→ **TASK ITEM**:
Without pictures, repeat the lines of the entries from the one containing "[0:01.80-0:02.70]" through the last, both ends included, and nothing else.

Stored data
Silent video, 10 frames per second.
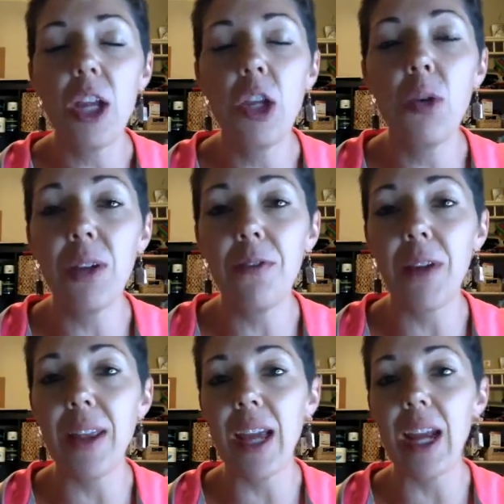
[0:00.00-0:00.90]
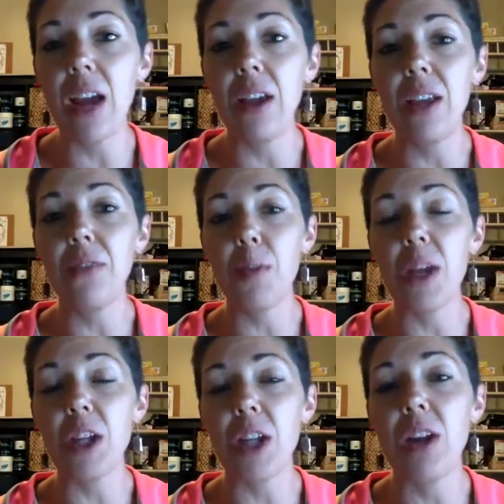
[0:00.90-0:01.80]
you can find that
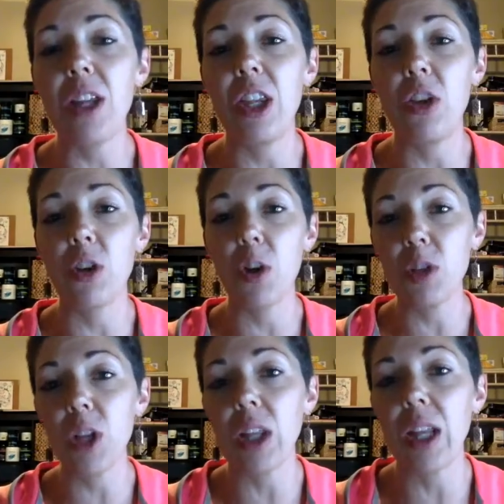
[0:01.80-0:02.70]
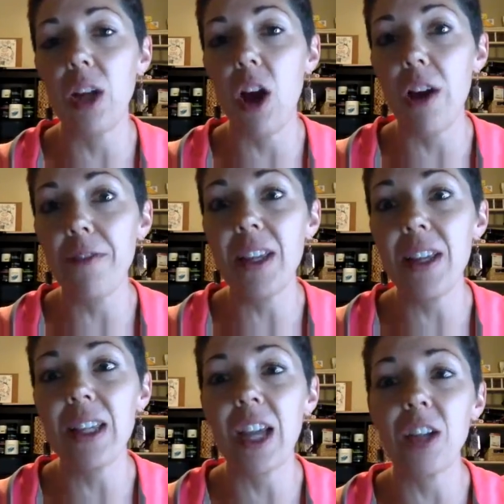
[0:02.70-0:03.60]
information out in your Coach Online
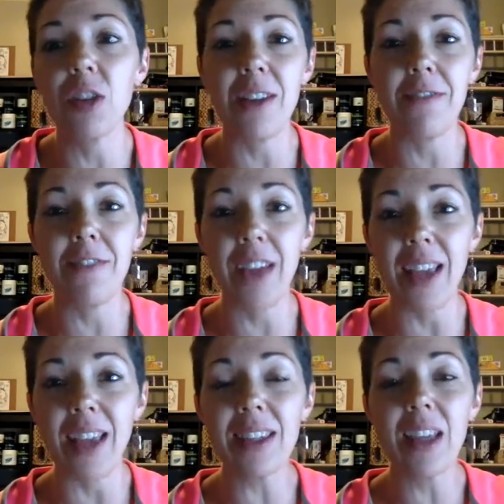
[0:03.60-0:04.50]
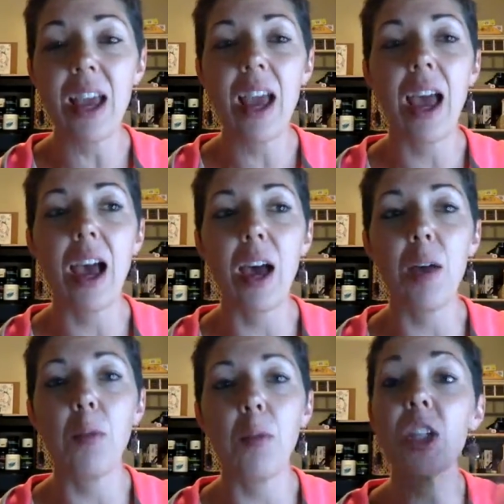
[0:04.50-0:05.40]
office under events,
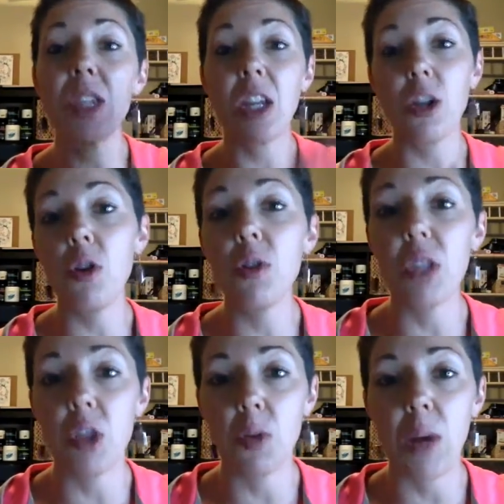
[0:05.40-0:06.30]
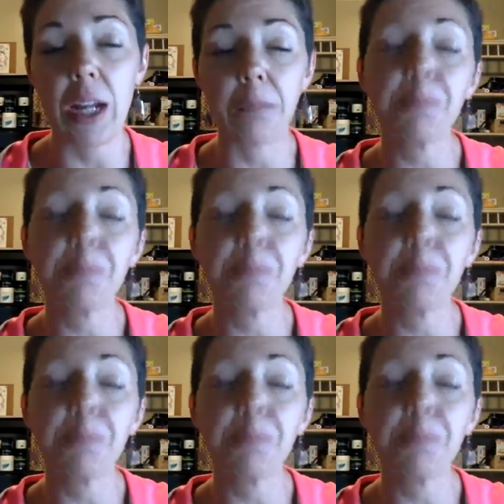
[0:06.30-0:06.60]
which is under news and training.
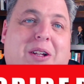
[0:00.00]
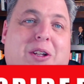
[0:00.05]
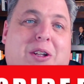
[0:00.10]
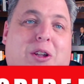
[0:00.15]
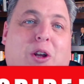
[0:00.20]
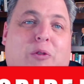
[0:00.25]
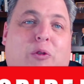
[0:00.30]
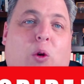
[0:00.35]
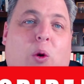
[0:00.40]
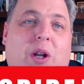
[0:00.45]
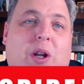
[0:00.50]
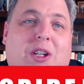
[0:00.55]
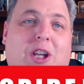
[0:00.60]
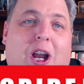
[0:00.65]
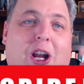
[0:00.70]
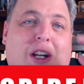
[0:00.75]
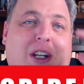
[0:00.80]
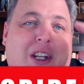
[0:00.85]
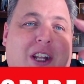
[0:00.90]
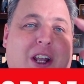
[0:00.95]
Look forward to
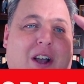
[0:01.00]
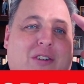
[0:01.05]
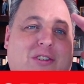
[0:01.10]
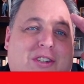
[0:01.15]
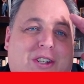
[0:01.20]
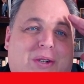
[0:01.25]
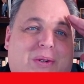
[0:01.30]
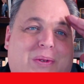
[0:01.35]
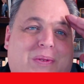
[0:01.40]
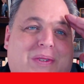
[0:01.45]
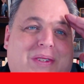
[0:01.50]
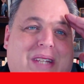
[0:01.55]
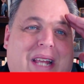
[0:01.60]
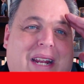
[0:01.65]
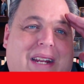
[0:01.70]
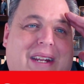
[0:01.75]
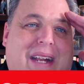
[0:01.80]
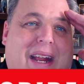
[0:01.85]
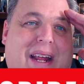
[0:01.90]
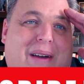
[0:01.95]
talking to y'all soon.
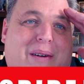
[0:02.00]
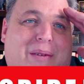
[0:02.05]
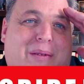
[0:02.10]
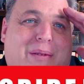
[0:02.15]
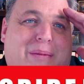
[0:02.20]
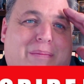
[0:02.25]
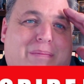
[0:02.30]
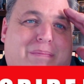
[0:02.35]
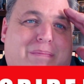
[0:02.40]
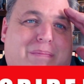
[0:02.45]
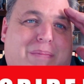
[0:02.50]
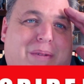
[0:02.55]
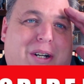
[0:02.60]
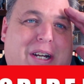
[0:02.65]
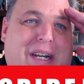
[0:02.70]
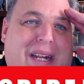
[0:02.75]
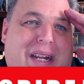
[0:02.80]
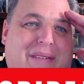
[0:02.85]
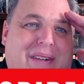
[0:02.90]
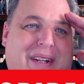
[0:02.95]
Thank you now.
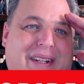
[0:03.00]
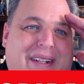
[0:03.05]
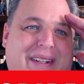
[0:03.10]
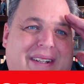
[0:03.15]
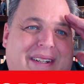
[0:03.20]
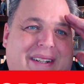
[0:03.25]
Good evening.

→ **YOUR RESPONSE**:
[0:01.80-0:02.70]
[0:02.70-0:03.60]
information out in your Coach Online
[0:03.60-0:04.50]
[0:04.50-0:05.40]
office under events,
[0:05.40-0:06.30]
[0:06.30-0:06.60]
which is under news and training.
[0:00.00]
[0:00.05]
[0:00.10]
[0:00.15]
[0:00.20]
[0:00.25]
[0:00.30]
[0:00.35]
[0:00.40]
[0:00.45]
[0:00.50]
[0:00.55]
[0:00.60]
[0:00.65]
[0:00.70]
[0:00.75]
[0:00.80]
[0:00.85]
[0:00.90]
[0:00.95]
Look forward to
[0:01.00]
[0:01.05]
[0:01.10]
[0:01.15]
[0:01.20]
[0:01.25]
[0:01.30]
[0:01.35]
[0:01.40]
[0:01.45]
[0:01.50]
[0:01.55]
[0:01.60]
[0:01.65]
[0:01.70]
[0:01.75]
[0:01.80]
[0:01.85]
[0:01.90]
[0:01.95]
talking to y'all soon.
[0:02.00]
[0:02.05]
[0:02.10]
[0:02.15]
[0:02.20]
[0:02.25]
[0:02.30]
[0:02.35]
[0:02.40]
[0:02.45]
[0:02.50]
[0:02.55]
[0:02.60]
[0:02.65]
[0:02.70]
[0:02.75]
[0:02.80]
[0:02.85]
[0:02.90]
[0:02.95]
Thank you now.
[0:03.00]
[0:03.05]
[0:03.10]
[0:03.15]
[0:03.20]
[0:03.25]
Good evening.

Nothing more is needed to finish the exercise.